Bocar Samba Diéye qui nie tout en bloc, estime ne rien devoir a la dite banque. Il déclare avoir soldé le prêt qui équivalait à 5,6 milliards de francs CFA, depuis le 31 mai 2008. Pour conserver son bien, il a fait appel à la justice.
Pour l'importateur, la justice devrait plutôt s’intéresser aux 5,650 milliards Fcfa que lui doit la Cbao. «Quand on vendait la Banque Sénégalo-Tunisienne (BST), je possédais plus de 13.000 actions. On l’a vendue sans que je ne le sache. On ne m’a pas convoqué à l'assemblée générale», s’était défendu Bocar Samba Diéye qui semble déterminé à ne pas se laisser «enterrer vivant».
Un peu avant lui, l’autre grand nom de l’importation de riz au Sénégal Moustapha Tall n’a eu aucune honte à déclarer être en faillite devant le président Macky Sall. C'était le 14 juin 2015 lors du Conseil présidentiel sur l’investissement. Ce jour là en prenant la parole, Moustapha Tall a tout simplement expliqué qu’une banque l’avait mis à genoux et qu’il sollicitait l’intervention de Macky Sall. L’homme d’affaires faisait allusion au contentieux qui l’oppose à la Société générale de banques au Sénégal. Moustapha Tall a toujours été un client des plus fidèles de la SGBS. Jusqu’à ce qu’il s’empêtre dans des problèmes.
L’urgence d'une reconversion en producteur
Ces grands importateurs sont aujourd’hui dans l’obligation de s’adapter pour ne pas disparaître. Le programme autosuffisance en riz qui n’a pas été atteint en 2017 leur donne un peu plus de temps de se reconvertir en producteurs, s’ils ne veulent pas quitter la filière riz.
Le Sénégal qui dépend encore de l’importation, pourra économiser, annuellement plusieurs centaines de milions d'euros. Mais pour le moment, on est encore loin du compte, même si le pays a fait un pas de géant.
Hier, mardi 21 février 2017, le Premier Ministre, Mahammed Boun Abdallah Dionne, a présidé, une réunion interministérielle consacrée à la commercialisation du riz local. "Cette rencontre a regroupé, autour du gouvernement, tous les acteurs du secteur, notamment les rizicultureurs, les producteurs, les partenaires financiers, des commerçants et des associations de consommateurs", affirme-t-on auprès de son cabinet.

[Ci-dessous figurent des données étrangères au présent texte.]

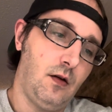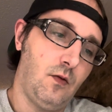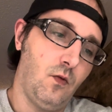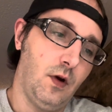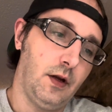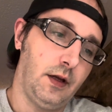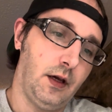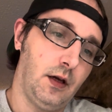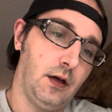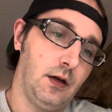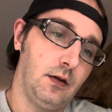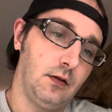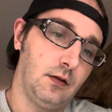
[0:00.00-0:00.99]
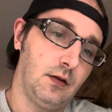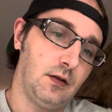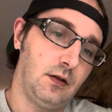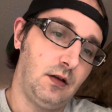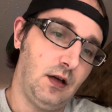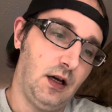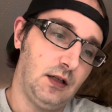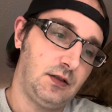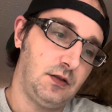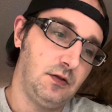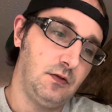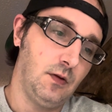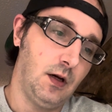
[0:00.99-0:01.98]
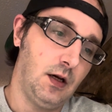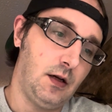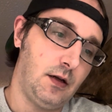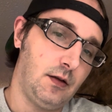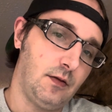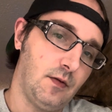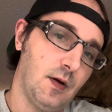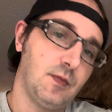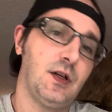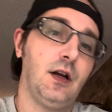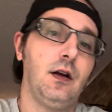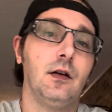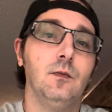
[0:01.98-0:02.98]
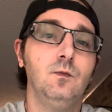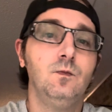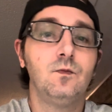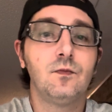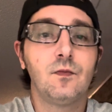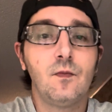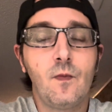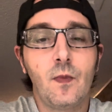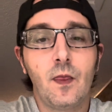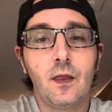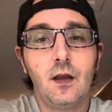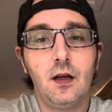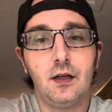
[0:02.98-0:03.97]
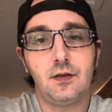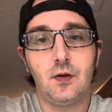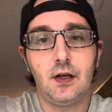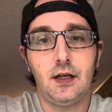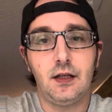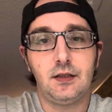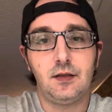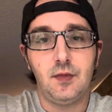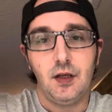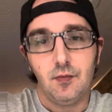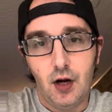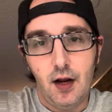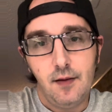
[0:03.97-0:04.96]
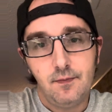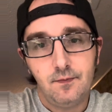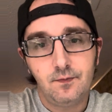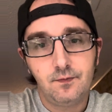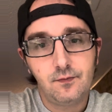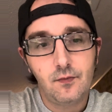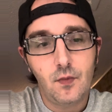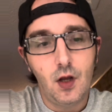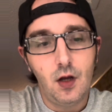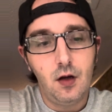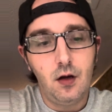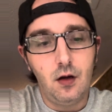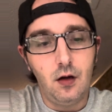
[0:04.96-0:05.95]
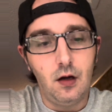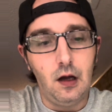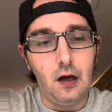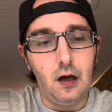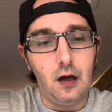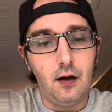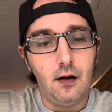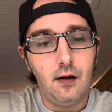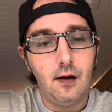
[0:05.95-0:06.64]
when I got to the Reptarium, that's when I got to meet Brian.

Le Premier ministre a "salué les bonnes performances enregistrées par le Programme national d’autosuffisance en riz (PNAR) qui, entre 2014 et 2016, a fait passer la production nationale de riz de 559.021 tonnes à 950.779 tonnes, soit une augmentation de l’ordre de 41% en deux ans".

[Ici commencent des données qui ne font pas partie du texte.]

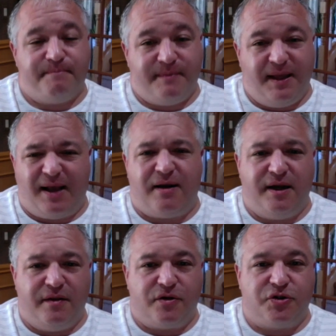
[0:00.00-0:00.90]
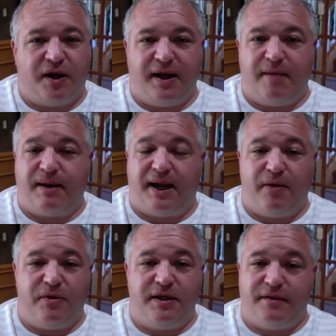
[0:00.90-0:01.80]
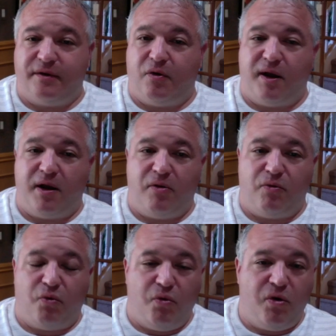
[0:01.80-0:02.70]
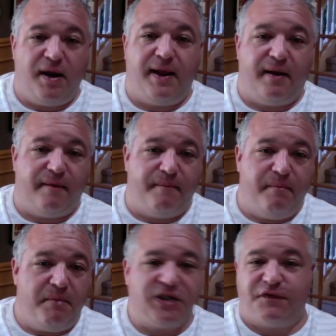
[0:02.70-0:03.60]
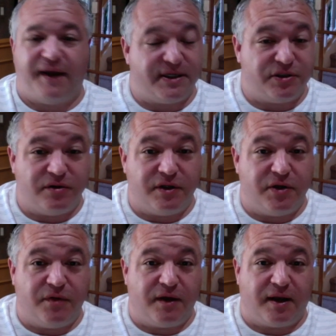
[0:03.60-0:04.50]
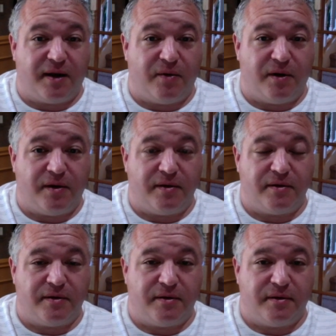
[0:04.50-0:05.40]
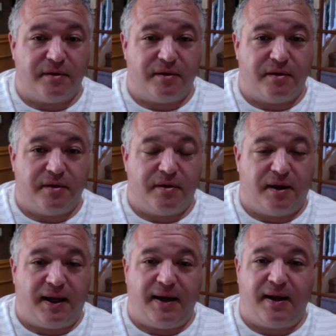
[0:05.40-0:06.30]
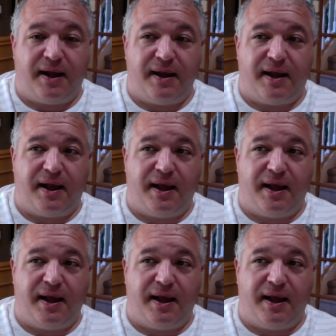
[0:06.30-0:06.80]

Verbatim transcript: yeah, I'll need a little training, but I will hit the ground running much faster than you think I will. I, I, I,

Sauf que cela n'a pas encore permis de réduire de manière conséquente les importations. En effet, "les importations ont chuté entre 2015 et 2016, de 989.549 tonnes à 891.068 tonnes, soit une baisse 98.481 tonnes en valeur absolue et 11% en valeur relative".

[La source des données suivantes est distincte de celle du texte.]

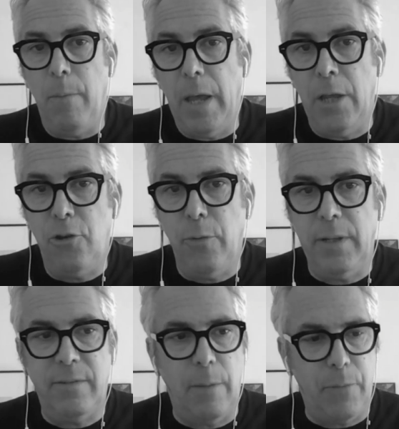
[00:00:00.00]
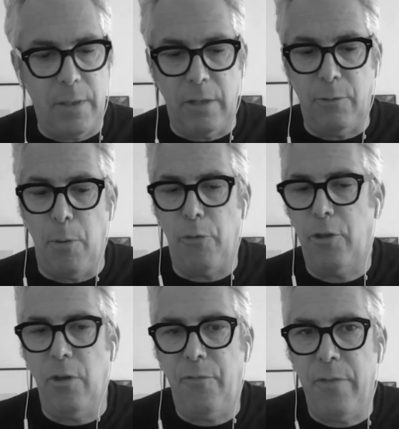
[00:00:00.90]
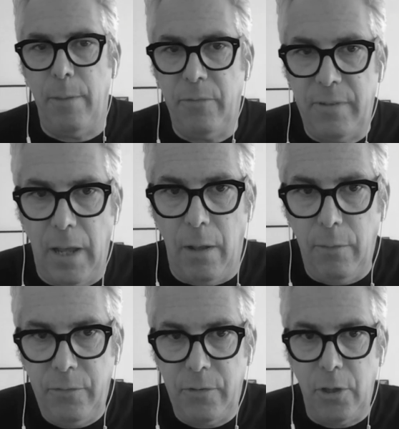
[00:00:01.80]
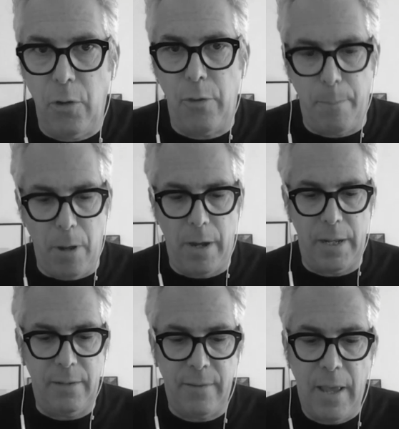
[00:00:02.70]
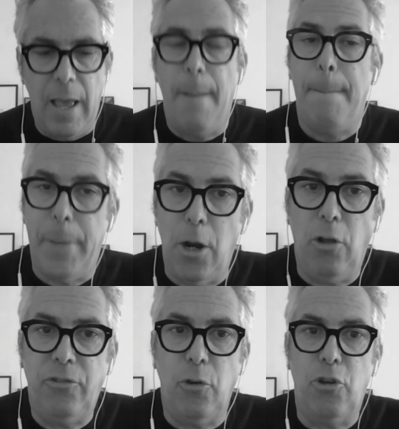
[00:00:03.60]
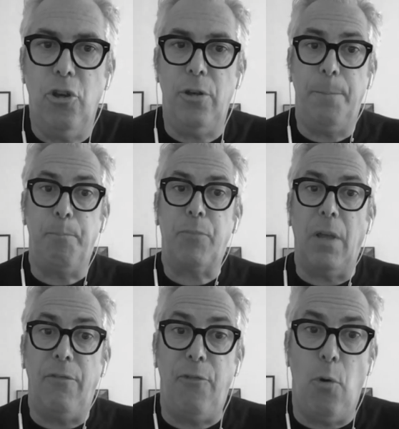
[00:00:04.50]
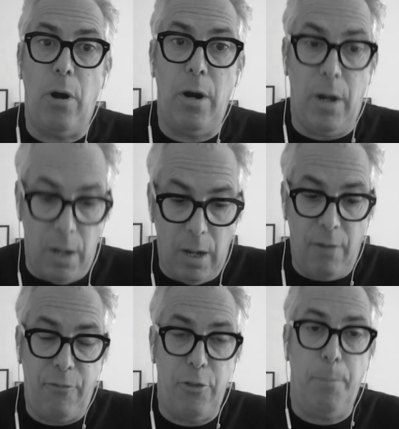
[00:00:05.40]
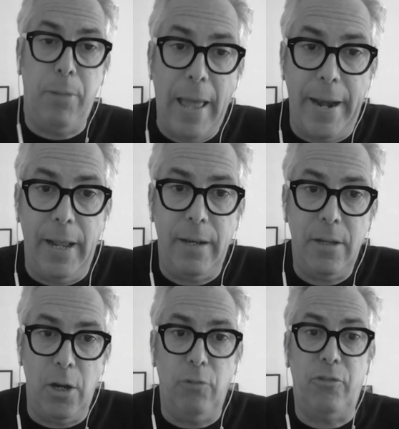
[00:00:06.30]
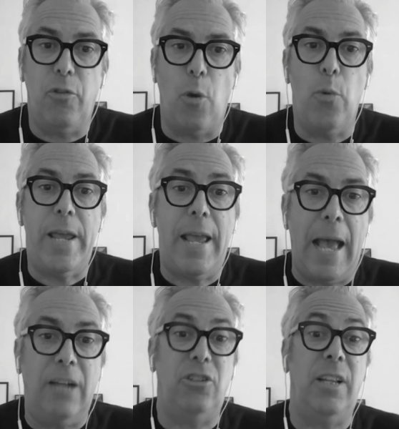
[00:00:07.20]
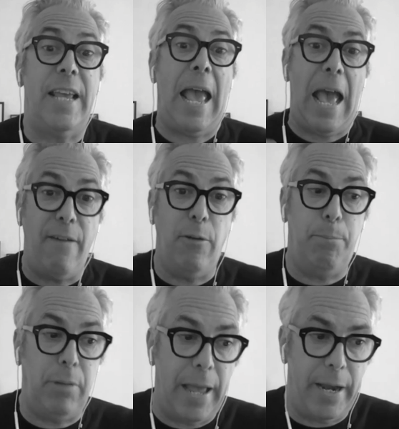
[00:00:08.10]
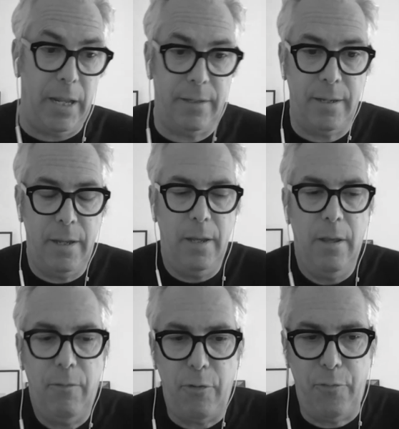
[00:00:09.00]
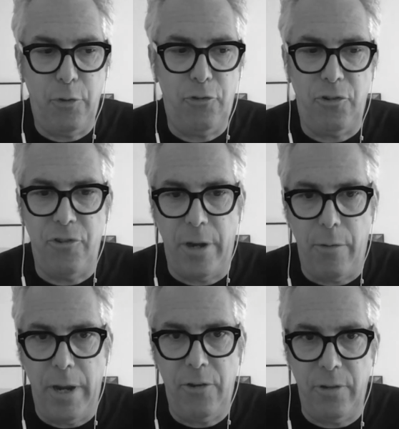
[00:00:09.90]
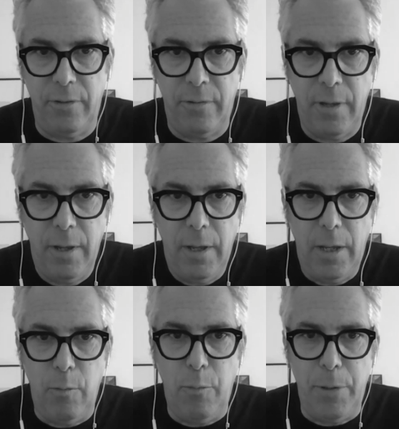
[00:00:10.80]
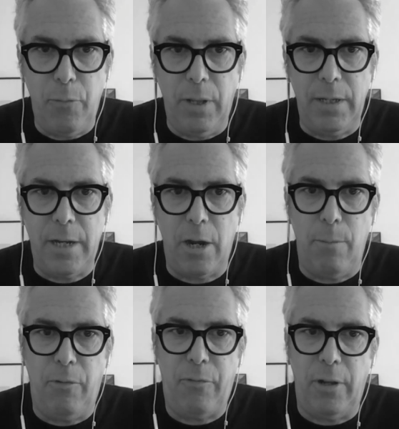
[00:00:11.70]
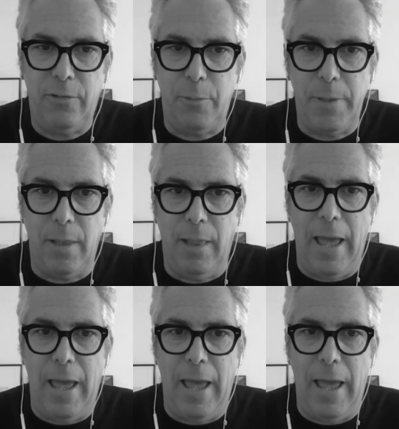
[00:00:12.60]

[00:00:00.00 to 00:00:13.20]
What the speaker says: in doing something that's both good for themselves, their bodies, but also good for the planet, so that we actually have a planet for future generations. It would be really terrible for us to be the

De 2015 à 2016, les surfaces cultivées sont passées de 130.377 à 136.777 hectares, selon la Société d'aménagement et d'exploitation du Delta du fleuve Sénégal (SAED). Environ, 176 milliards de francs CFA ont été investis en 2016. Cette campagne a permis de produire 745.000 tonnes de riz.
Au vu des avancées réalisées ces dernières années, 2018 sera, selon les autorités, l’année de la rupture définitive avec l’importation de riz.